WHAT IS REQUIRED:
Print each line exactly, beginning with the one where "[00:00:00.00 to 00:00:01.00]" appears and ending at the last line below.

MATERIAL TO PROCESS START

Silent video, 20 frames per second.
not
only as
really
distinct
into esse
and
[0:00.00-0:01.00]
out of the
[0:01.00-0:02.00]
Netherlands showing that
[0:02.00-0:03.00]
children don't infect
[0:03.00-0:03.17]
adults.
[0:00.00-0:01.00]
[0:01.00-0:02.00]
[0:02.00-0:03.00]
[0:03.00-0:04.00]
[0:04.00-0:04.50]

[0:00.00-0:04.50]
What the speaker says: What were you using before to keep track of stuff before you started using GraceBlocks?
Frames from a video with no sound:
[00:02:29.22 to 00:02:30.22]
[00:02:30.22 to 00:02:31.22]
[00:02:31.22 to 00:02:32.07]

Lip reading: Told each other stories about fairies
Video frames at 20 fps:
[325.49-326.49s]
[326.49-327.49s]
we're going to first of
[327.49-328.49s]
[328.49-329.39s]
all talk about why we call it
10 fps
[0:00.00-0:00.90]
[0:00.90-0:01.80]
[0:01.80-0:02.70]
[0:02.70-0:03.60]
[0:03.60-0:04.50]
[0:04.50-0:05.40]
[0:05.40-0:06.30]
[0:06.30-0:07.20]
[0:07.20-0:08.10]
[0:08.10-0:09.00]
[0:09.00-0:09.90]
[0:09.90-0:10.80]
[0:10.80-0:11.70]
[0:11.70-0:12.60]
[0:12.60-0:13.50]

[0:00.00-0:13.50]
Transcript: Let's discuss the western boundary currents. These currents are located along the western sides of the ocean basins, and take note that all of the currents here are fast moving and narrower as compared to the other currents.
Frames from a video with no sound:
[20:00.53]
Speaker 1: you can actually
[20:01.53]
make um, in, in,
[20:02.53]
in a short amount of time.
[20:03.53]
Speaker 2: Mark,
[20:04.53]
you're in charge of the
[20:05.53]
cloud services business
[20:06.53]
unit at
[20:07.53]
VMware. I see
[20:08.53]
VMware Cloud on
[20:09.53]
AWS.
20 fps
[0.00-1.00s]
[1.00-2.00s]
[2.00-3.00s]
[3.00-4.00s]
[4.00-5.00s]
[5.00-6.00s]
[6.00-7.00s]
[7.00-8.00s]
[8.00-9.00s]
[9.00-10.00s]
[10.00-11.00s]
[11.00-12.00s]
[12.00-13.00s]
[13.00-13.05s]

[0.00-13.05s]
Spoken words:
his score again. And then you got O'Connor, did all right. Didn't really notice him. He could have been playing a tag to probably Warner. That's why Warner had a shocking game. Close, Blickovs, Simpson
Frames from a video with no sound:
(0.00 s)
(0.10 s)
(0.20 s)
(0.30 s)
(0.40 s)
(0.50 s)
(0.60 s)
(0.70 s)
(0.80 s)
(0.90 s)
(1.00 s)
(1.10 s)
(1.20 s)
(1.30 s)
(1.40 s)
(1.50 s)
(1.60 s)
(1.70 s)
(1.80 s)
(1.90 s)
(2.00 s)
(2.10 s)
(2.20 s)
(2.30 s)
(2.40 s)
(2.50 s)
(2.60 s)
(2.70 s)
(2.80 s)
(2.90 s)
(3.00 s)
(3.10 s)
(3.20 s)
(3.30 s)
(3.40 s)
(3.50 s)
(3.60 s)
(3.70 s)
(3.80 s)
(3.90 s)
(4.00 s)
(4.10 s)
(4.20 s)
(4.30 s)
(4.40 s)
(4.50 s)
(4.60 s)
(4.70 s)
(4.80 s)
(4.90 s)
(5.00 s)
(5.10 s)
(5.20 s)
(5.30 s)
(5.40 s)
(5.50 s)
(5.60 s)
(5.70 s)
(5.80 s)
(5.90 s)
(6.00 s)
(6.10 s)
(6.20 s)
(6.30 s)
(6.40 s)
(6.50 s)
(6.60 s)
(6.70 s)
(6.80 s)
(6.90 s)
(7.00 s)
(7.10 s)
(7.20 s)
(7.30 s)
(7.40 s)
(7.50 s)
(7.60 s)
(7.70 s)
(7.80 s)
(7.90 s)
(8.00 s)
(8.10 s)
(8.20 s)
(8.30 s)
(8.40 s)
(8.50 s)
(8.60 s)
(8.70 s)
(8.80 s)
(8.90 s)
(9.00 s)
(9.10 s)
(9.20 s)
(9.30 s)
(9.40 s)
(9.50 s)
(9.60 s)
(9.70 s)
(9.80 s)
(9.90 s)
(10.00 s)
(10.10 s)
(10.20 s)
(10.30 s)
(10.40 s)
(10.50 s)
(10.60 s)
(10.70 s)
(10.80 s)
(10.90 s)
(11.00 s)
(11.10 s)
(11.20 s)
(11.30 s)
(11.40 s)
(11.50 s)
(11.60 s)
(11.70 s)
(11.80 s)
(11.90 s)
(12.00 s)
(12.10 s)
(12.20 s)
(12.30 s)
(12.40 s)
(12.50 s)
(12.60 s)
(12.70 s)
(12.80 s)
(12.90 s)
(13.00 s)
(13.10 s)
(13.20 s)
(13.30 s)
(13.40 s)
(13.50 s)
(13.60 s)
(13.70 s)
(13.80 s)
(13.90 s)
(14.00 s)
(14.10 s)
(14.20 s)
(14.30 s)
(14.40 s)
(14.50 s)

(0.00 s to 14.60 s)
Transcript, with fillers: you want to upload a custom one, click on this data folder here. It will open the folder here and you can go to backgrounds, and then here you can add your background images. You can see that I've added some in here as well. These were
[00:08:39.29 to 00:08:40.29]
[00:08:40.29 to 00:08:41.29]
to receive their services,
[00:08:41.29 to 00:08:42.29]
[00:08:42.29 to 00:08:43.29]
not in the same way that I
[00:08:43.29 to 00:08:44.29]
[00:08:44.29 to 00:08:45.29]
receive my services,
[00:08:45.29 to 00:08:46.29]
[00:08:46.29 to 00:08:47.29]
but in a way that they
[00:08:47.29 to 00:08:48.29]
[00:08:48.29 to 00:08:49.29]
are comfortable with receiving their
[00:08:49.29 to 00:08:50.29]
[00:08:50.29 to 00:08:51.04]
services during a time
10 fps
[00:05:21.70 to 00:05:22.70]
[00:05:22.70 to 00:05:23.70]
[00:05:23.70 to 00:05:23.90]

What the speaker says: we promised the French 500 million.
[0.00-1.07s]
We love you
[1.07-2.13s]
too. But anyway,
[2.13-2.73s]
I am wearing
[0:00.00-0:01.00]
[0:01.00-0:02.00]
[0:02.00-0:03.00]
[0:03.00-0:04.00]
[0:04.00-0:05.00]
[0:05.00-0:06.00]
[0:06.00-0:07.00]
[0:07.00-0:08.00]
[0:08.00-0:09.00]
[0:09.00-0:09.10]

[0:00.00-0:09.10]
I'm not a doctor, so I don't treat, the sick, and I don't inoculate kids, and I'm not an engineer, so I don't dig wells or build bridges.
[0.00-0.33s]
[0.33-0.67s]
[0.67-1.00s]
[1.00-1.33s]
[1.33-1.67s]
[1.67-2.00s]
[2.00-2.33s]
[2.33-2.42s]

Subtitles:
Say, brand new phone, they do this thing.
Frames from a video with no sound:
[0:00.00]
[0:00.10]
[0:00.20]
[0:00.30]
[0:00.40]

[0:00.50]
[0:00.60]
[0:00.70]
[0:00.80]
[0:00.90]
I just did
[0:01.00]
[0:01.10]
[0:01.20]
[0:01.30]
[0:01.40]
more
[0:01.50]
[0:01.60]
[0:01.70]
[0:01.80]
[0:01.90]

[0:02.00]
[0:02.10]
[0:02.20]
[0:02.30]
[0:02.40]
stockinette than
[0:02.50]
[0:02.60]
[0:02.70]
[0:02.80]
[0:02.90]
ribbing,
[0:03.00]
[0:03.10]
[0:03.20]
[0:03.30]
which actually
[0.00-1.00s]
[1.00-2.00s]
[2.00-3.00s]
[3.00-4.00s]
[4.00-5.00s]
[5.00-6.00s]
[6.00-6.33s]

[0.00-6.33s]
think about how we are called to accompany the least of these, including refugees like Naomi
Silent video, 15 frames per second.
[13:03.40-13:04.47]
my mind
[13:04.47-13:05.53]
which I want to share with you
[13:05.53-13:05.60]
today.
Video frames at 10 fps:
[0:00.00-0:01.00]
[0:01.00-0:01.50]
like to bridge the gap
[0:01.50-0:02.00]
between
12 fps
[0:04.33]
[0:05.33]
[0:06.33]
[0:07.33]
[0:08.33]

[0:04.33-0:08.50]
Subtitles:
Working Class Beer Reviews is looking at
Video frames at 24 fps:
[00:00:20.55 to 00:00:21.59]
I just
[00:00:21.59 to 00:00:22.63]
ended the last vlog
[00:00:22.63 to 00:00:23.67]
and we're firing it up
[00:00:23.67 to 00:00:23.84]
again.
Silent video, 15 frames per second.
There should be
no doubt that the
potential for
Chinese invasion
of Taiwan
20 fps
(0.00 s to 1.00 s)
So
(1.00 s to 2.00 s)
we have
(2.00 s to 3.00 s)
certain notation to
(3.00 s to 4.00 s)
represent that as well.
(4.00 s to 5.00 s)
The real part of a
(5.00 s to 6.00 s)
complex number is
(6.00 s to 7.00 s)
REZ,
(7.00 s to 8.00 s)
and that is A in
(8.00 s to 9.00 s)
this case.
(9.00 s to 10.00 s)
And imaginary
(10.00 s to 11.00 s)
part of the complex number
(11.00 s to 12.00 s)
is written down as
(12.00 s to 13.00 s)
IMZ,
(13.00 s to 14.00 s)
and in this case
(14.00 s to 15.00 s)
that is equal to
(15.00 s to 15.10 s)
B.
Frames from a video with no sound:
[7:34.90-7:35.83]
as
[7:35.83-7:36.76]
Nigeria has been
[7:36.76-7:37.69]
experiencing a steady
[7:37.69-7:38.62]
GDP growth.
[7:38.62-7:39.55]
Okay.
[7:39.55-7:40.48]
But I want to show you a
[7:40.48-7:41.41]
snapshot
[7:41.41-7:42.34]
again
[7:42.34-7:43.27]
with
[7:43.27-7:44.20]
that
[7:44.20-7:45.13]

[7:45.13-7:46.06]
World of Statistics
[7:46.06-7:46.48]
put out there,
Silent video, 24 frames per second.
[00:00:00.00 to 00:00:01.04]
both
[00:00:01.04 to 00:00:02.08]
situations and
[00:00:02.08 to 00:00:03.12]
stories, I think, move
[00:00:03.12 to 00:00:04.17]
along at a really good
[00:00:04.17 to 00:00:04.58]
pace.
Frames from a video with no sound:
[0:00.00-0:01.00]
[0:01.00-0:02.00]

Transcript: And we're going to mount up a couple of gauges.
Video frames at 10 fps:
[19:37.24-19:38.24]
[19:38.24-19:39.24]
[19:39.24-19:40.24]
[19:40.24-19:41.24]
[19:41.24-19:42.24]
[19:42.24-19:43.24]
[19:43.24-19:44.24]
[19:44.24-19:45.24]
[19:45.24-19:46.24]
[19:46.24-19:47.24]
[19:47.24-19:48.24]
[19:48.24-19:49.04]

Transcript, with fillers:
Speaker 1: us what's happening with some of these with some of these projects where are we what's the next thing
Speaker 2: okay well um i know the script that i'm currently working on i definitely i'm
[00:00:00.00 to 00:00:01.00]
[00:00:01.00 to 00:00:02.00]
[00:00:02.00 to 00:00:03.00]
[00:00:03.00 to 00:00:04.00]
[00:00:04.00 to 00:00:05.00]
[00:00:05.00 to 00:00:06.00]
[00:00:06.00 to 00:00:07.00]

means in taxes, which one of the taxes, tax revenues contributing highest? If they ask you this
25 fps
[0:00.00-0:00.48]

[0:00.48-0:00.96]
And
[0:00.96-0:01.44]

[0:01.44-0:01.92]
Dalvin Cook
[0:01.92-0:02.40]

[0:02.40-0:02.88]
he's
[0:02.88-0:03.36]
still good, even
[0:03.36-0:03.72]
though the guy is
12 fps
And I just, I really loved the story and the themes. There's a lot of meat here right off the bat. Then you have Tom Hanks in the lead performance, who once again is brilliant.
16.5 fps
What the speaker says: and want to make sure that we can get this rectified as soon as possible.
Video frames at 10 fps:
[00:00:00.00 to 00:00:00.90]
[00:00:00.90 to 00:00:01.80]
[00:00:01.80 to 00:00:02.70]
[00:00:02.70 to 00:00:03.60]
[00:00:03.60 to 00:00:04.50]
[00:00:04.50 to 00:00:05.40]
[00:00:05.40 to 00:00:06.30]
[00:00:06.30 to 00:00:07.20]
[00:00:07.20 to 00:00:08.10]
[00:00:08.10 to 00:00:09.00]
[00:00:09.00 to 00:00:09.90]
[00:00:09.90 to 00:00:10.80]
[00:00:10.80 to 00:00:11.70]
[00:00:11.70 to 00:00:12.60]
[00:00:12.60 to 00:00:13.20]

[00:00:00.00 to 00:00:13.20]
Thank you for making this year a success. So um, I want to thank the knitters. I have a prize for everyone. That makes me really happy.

MATERIAL TO PROCESS END

TASK SOLUTION:
[00:00:00.00 to 00:00:01.00]
[00:00:01.00 to 00:00:02.00]
[00:00:02.00 to 00:00:03.00]
[00:00:03.00 to 00:00:04.00]
[00:00:04.00 to 00:00:05.00]
[00:00:05.00 to 00:00:06.00]
[00:00:06.00 to 00:00:07.00]

means in taxes, which one of the taxes, tax revenues contributing highest? If they ask you this
25 fps
[0:00.00-0:00.48]

[0:00.48-0:00.96]
And
[0:00.96-0:01.44]

[0:01.44-0:01.92]
Dalvin Cook
[0:01.92-0:02.40]

[0:02.40-0:02.88]
he's
[0:02.88-0:03.36]
still good, even
[0:03.36-0:03.72]
though the guy is
12 fps
And I just, I really loved the story and the themes. There's a lot of meat here right off the bat. Then you have Tom Hanks in the lead performance, who once again is brilliant.
16.5 fps
What the speaker says: and want to make sure that we can get this rectified as soon as possible.
Video frames at 10 fps:
[00:00:00.00 to 00:00:00.90]
[00:00:00.90 to 00:00:01.80]
[00:00:01.80 to 00:00:02.70]
[00:00:02.70 to 00:00:03.60]
[00:00:03.60 to 00:00:04.50]
[00:00:04.50 to 00:00:05.40]
[00:00:05.40 to 00:00:06.30]
[00:00:06.30 to 00:00:07.20]
[00:00:07.20 to 00:00:08.10]
[00:00:08.10 to 00:00:09.00]
[00:00:09.00 to 00:00:09.90]
[00:00:09.90 to 00:00:10.80]
[00:00:10.80 to 00:00:11.70]
[00:00:11.70 to 00:00:12.60]
[00:00:12.60 to 00:00:13.20]

[00:00:00.00 to 00:00:13.20]
Thank you for making this year a success. So um, I want to thank the knitters. I have a prize for everyone. That makes me really happy.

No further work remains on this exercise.